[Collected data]
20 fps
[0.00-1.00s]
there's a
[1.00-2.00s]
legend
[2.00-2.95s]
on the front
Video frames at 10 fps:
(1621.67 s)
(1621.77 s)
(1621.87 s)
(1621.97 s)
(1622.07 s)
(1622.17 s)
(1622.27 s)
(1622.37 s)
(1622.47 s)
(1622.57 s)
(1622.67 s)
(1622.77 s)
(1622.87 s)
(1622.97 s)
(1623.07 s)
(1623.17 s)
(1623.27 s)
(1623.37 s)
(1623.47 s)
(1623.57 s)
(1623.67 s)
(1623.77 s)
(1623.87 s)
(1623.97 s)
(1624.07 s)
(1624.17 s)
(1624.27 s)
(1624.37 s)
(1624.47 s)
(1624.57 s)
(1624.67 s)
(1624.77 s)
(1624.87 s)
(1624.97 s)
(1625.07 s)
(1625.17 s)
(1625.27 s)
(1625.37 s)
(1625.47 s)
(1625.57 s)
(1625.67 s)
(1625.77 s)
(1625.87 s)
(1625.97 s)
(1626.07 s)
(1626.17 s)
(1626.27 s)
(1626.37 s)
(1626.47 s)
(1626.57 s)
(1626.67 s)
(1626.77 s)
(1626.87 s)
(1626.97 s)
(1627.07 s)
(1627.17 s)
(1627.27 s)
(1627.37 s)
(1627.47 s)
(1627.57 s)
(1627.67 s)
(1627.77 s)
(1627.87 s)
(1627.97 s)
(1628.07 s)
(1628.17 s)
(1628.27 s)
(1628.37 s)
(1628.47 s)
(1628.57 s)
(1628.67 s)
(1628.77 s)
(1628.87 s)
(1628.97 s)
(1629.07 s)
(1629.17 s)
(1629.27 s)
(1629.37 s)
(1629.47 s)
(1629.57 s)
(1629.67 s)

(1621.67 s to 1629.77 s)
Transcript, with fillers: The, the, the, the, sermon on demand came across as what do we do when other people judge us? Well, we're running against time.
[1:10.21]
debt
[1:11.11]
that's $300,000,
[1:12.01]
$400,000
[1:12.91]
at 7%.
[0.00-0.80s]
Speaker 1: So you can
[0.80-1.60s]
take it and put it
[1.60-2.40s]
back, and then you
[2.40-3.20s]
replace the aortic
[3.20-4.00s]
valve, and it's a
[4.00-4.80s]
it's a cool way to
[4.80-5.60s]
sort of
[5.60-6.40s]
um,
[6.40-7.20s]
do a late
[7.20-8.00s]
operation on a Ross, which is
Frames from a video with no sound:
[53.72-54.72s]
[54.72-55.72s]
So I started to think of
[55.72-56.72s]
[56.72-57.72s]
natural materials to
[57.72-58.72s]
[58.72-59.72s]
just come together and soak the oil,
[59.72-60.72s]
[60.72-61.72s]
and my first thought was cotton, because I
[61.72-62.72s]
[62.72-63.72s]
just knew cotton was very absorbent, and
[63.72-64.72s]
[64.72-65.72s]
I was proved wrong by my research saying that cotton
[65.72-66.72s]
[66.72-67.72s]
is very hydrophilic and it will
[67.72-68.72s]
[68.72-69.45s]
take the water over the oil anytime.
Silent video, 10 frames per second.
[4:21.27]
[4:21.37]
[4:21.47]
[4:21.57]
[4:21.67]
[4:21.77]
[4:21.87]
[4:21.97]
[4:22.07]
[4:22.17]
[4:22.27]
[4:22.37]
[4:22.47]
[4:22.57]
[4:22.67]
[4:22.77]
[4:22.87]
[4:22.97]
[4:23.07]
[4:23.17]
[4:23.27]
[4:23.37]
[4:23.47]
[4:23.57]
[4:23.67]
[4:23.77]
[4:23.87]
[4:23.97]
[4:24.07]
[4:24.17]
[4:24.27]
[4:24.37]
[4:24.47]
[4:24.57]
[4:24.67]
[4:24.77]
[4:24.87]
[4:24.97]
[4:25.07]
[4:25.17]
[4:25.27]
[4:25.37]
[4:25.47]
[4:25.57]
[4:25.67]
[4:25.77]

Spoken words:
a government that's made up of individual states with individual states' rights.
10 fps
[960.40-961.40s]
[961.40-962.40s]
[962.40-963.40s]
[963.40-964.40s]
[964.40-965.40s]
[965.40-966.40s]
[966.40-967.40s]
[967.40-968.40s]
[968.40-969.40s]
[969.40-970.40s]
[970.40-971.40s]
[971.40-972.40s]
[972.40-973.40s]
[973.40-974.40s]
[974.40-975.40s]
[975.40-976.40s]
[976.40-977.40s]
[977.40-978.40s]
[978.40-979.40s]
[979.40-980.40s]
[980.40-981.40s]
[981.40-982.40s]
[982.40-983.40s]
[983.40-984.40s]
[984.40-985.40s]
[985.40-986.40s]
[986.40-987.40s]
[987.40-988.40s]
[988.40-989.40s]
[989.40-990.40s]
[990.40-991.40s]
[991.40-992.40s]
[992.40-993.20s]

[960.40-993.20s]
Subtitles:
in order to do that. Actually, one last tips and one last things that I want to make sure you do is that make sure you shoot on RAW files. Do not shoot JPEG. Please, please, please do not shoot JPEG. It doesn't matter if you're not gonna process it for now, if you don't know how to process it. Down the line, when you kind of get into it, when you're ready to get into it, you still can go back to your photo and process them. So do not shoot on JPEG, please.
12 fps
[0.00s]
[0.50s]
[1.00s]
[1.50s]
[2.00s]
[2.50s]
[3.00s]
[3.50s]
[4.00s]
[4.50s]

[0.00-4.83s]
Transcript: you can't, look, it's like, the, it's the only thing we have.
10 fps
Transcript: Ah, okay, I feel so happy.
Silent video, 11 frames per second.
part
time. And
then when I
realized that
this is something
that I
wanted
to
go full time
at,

→ TASK ITEM: The entries above are to be copied word for word.

→ ANSWER BOX:
20 fps
[0.00-1.00s]
there's a
[1.00-2.00s]
legend
[2.00-2.95s]
on the front
Video frames at 10 fps:
(1621.67 s)
(1621.77 s)
(1621.87 s)
(1621.97 s)
(1622.07 s)
(1622.17 s)
(1622.27 s)
(1622.37 s)
(1622.47 s)
(1622.57 s)
(1622.67 s)
(1622.77 s)
(1622.87 s)
(1622.97 s)
(1623.07 s)
(1623.17 s)
(1623.27 s)
(1623.37 s)
(1623.47 s)
(1623.57 s)
(1623.67 s)
(1623.77 s)
(1623.87 s)
(1623.97 s)
(1624.07 s)
(1624.17 s)
(1624.27 s)
(1624.37 s)
(1624.47 s)
(1624.57 s)
(1624.67 s)
(1624.77 s)
(1624.87 s)
(1624.97 s)
(1625.07 s)
(1625.17 s)
(1625.27 s)
(1625.37 s)
(1625.47 s)
(1625.57 s)
(1625.67 s)
(1625.77 s)
(1625.87 s)
(1625.97 s)
(1626.07 s)
(1626.17 s)
(1626.27 s)
(1626.37 s)
(1626.47 s)
(1626.57 s)
(1626.67 s)
(1626.77 s)
(1626.87 s)
(1626.97 s)
(1627.07 s)
(1627.17 s)
(1627.27 s)
(1627.37 s)
(1627.47 s)
(1627.57 s)
(1627.67 s)
(1627.77 s)
(1627.87 s)
(1627.97 s)
(1628.07 s)
(1628.17 s)
(1628.27 s)
(1628.37 s)
(1628.47 s)
(1628.57 s)
(1628.67 s)
(1628.77 s)
(1628.87 s)
(1628.97 s)
(1629.07 s)
(1629.17 s)
(1629.27 s)
(1629.37 s)
(1629.47 s)
(1629.57 s)
(1629.67 s)

(1621.67 s to 1629.77 s)
Transcript, with fillers: The, the, the, the, sermon on demand came across as what do we do when other people judge us? Well, we're running against time.
[1:10.21]
debt
[1:11.11]
that's $300,000,
[1:12.01]
$400,000
[1:12.91]
at 7%.
[0.00-0.80s]
Speaker 1: So you can
[0.80-1.60s]
take it and put it
[1.60-2.40s]
back, and then you
[2.40-3.20s]
replace the aortic
[3.20-4.00s]
valve, and it's a
[4.00-4.80s]
it's a cool way to
[4.80-5.60s]
sort of
[5.60-6.40s]
um,
[6.40-7.20s]
do a late
[7.20-8.00s]
operation on a Ross, which is
Frames from a video with no sound:
[53.72-54.72s]
[54.72-55.72s]
So I started to think of
[55.72-56.72s]
[56.72-57.72s]
natural materials to
[57.72-58.72s]
[58.72-59.72s]
just come together and soak the oil,
[59.72-60.72s]
[60.72-61.72s]
and my first thought was cotton, because I
[61.72-62.72s]
[62.72-63.72s]
just knew cotton was very absorbent, and
[63.72-64.72s]
[64.72-65.72s]
I was proved wrong by my research saying that cotton
[65.72-66.72s]
[66.72-67.72s]
is very hydrophilic and it will
[67.72-68.72s]
[68.72-69.45s]
take the water over the oil anytime.
Silent video, 10 frames per second.
[4:21.27]
[4:21.37]
[4:21.47]
[4:21.57]
[4:21.67]
[4:21.77]
[4:21.87]
[4:21.97]
[4:22.07]
[4:22.17]
[4:22.27]
[4:22.37]
[4:22.47]
[4:22.57]
[4:22.67]
[4:22.77]
[4:22.87]
[4:22.97]
[4:23.07]
[4:23.17]
[4:23.27]
[4:23.37]
[4:23.47]
[4:23.57]
[4:23.67]
[4:23.77]
[4:23.87]
[4:23.97]
[4:24.07]
[4:24.17]
[4:24.27]
[4:24.37]
[4:24.47]
[4:24.57]
[4:24.67]
[4:24.77]
[4:24.87]
[4:24.97]
[4:25.07]
[4:25.17]
[4:25.27]
[4:25.37]
[4:25.47]
[4:25.57]
[4:25.67]
[4:25.77]

Spoken words:
a government that's made up of individual states with individual states' rights.
10 fps
[960.40-961.40s]
[961.40-962.40s]
[962.40-963.40s]
[963.40-964.40s]
[964.40-965.40s]
[965.40-966.40s]
[966.40-967.40s]
[967.40-968.40s]
[968.40-969.40s]
[969.40-970.40s]
[970.40-971.40s]
[971.40-972.40s]
[972.40-973.40s]
[973.40-974.40s]
[974.40-975.40s]
[975.40-976.40s]
[976.40-977.40s]
[977.40-978.40s]
[978.40-979.40s]
[979.40-980.40s]
[980.40-981.40s]
[981.40-982.40s]
[982.40-983.40s]
[983.40-984.40s]
[984.40-985.40s]
[985.40-986.40s]
[986.40-987.40s]
[987.40-988.40s]
[988.40-989.40s]
[989.40-990.40s]
[990.40-991.40s]
[991.40-992.40s]
[992.40-993.20s]

[960.40-993.20s]
Subtitles:
in order to do that. Actually, one last tips and one last things that I want to make sure you do is that make sure you shoot on RAW files. Do not shoot JPEG. Please, please, please do not shoot JPEG. It doesn't matter if you're not gonna process it for now, if you don't know how to process it. Down the line, when you kind of get into it, when you're ready to get into it, you still can go back to your photo and process them. So do not shoot on JPEG, please.
12 fps
[0.00s]
[0.50s]
[1.00s]
[1.50s]
[2.00s]
[2.50s]
[3.00s]
[3.50s]
[4.00s]
[4.50s]

[0.00-4.83s]
Transcript: you can't, look, it's like, the, it's the only thing we have.
10 fps
Transcript: Ah, okay, I feel so happy.
Silent video, 11 frames per second.
part
time. And
then when I
realized that
this is something
that I
wanted
to
go full time
at,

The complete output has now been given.